* Exercise instructions
Your copy of the entries must be exact, and it must not include the pictures.

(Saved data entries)
....................

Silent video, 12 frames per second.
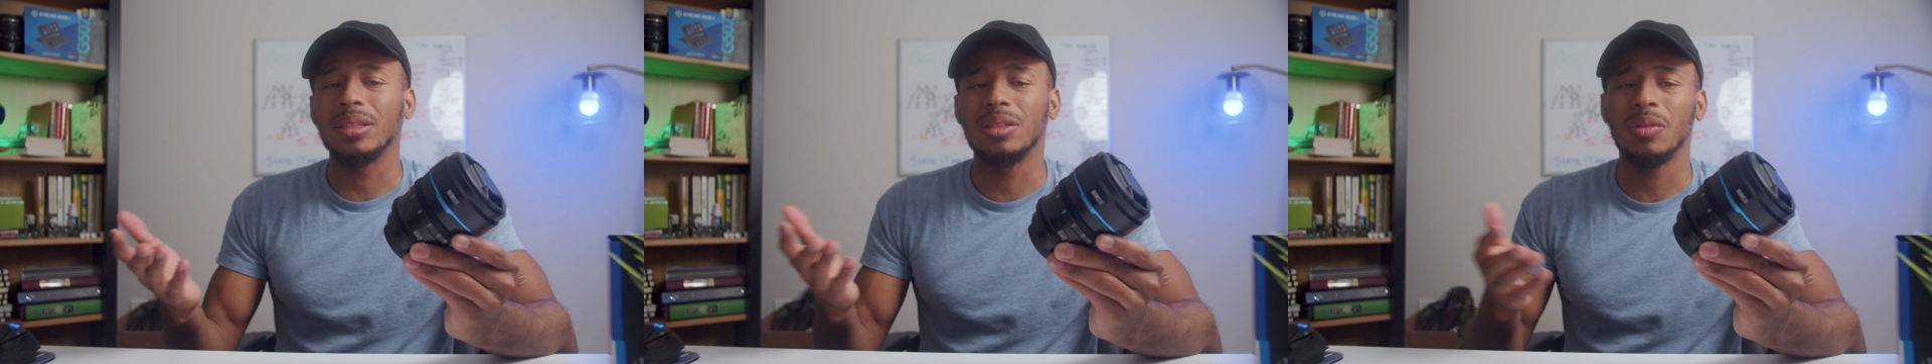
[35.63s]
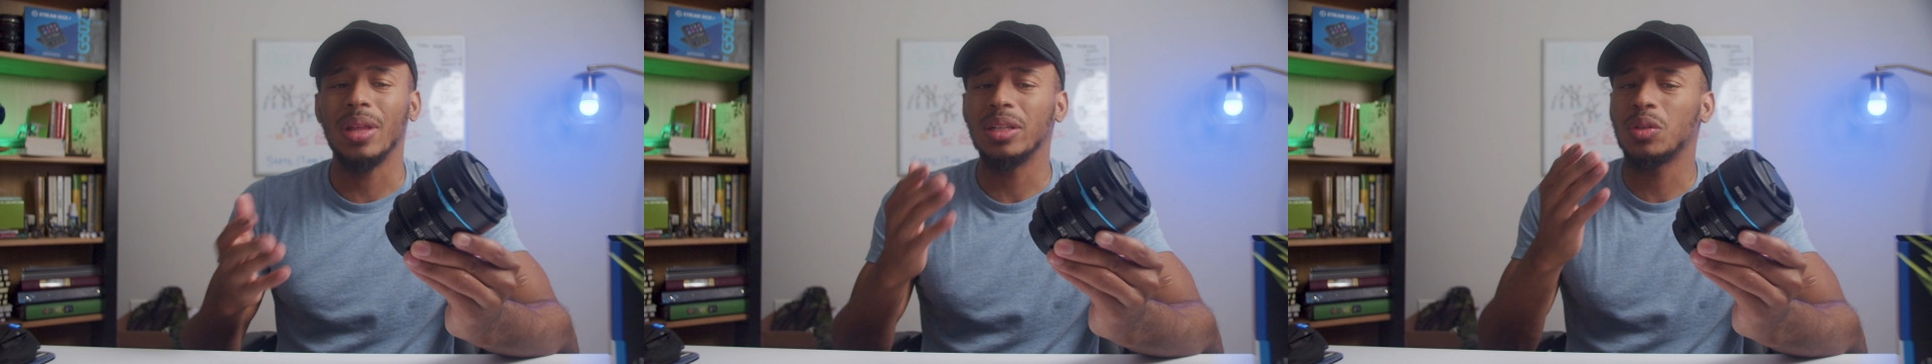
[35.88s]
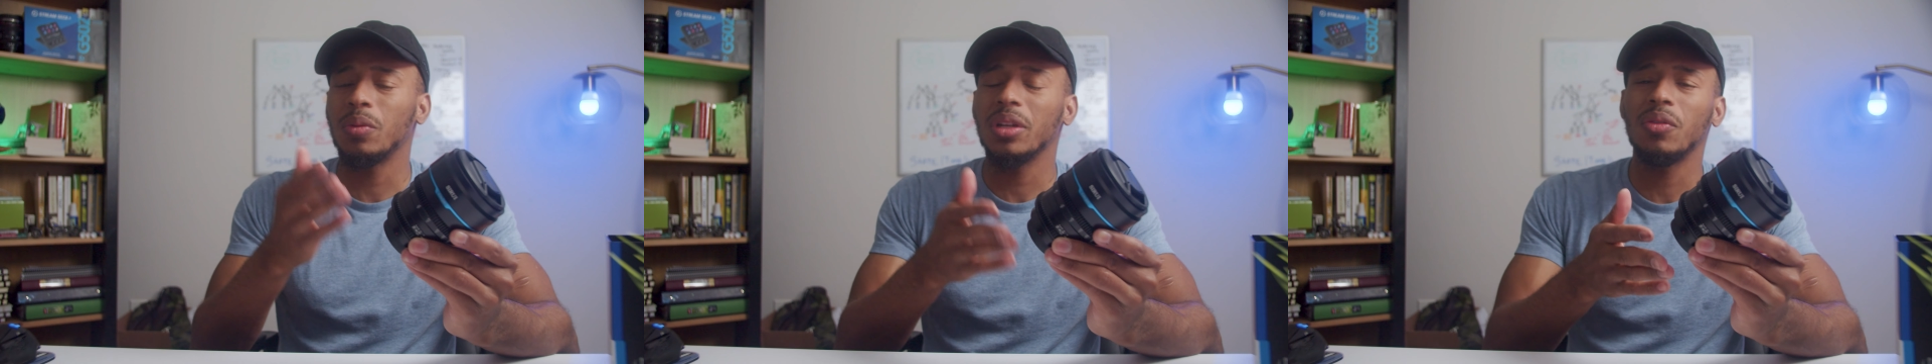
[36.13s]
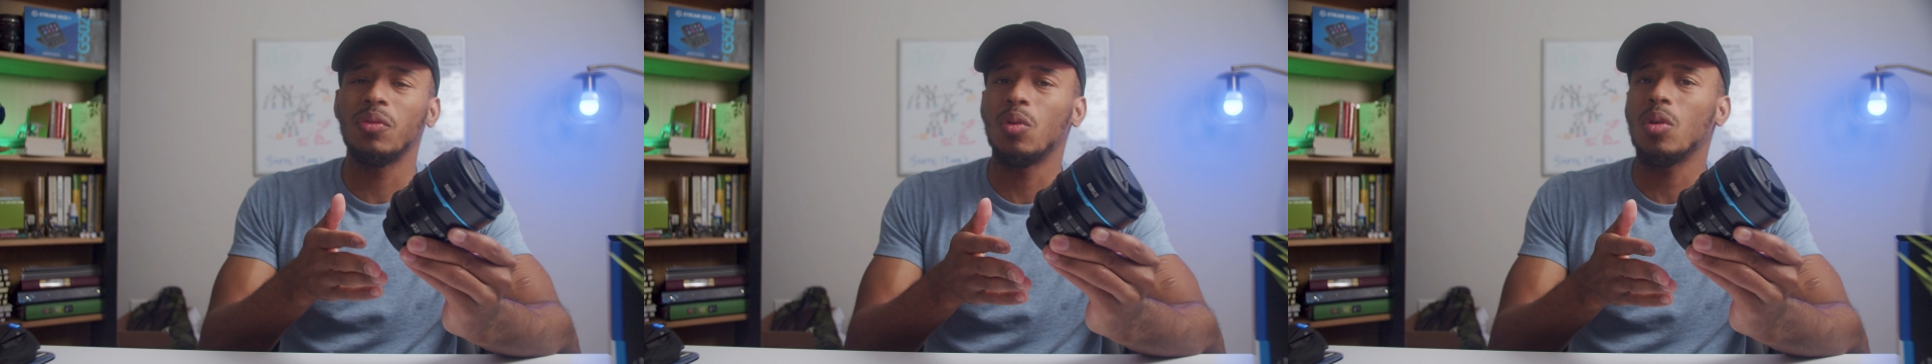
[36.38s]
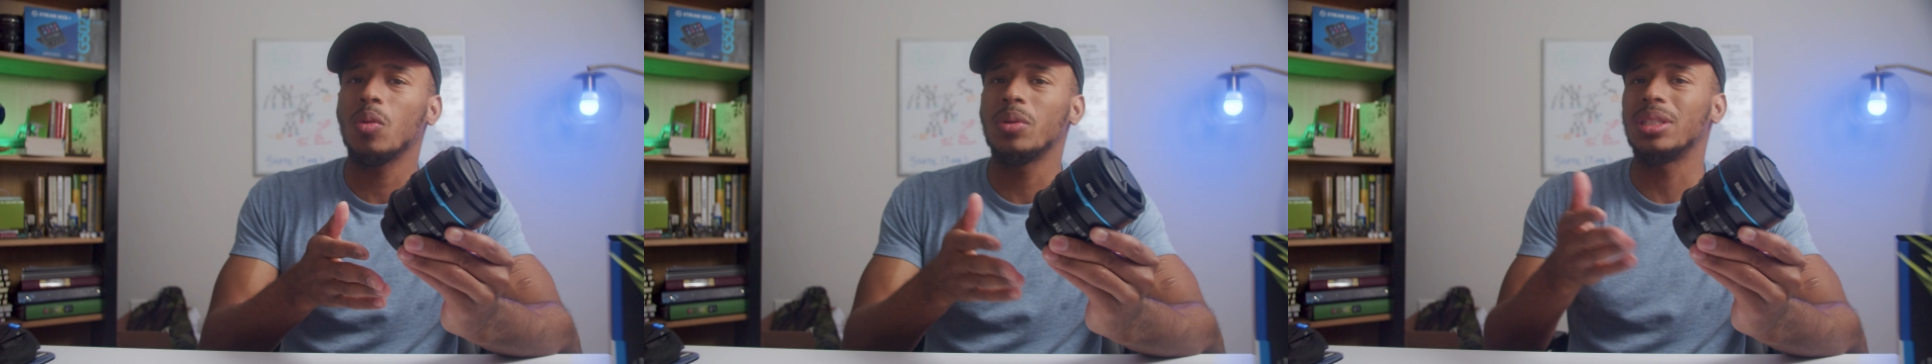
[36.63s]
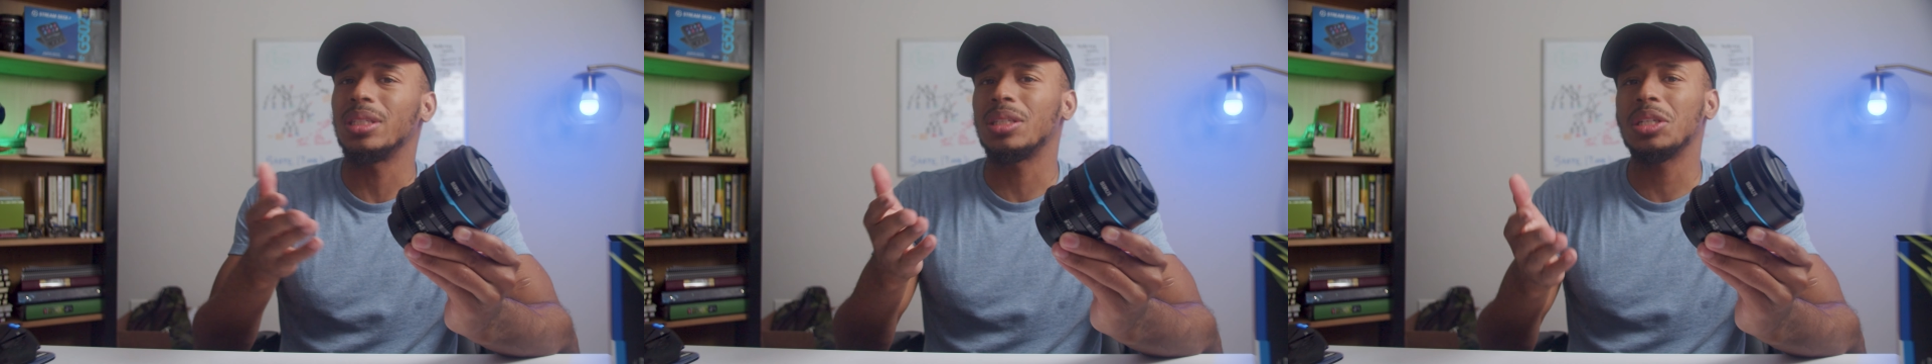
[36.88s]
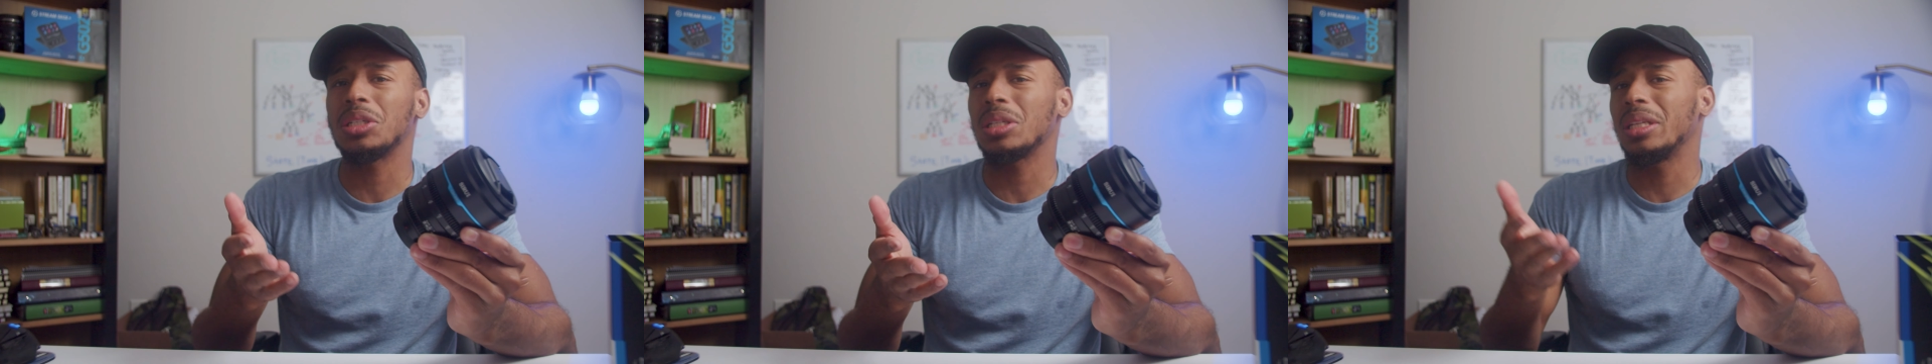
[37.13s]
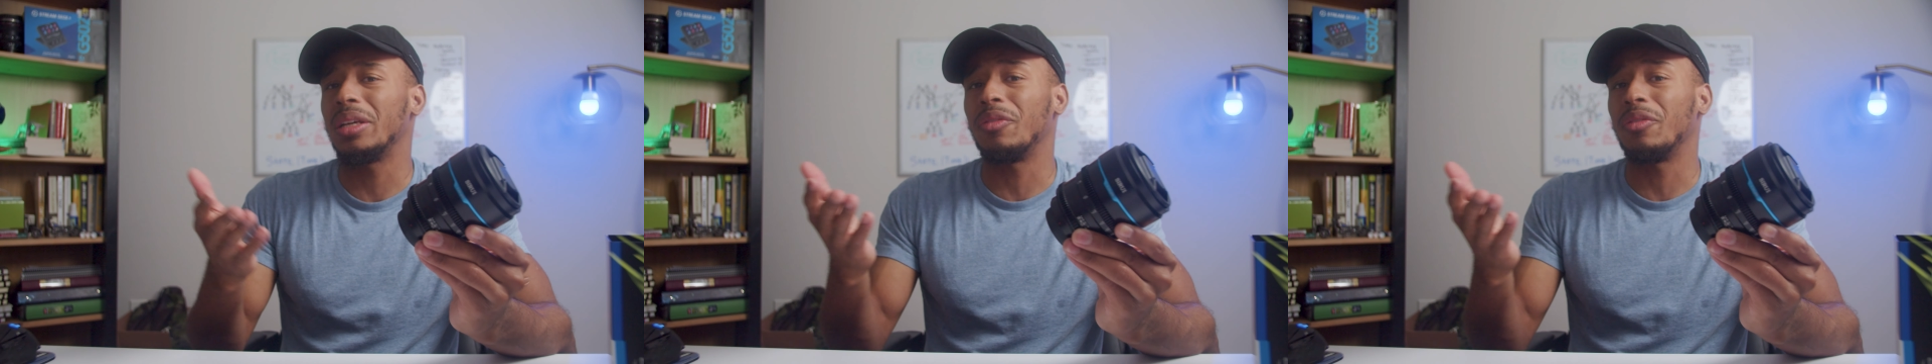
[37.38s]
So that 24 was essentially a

....................

* Response to the task
Silent video, 12 frames per second.
[35.63s]
[35.88s]
[36.13s]
[36.38s]
[36.63s]
[36.88s]
[37.13s]
[37.38s]
So that 24 was essentially a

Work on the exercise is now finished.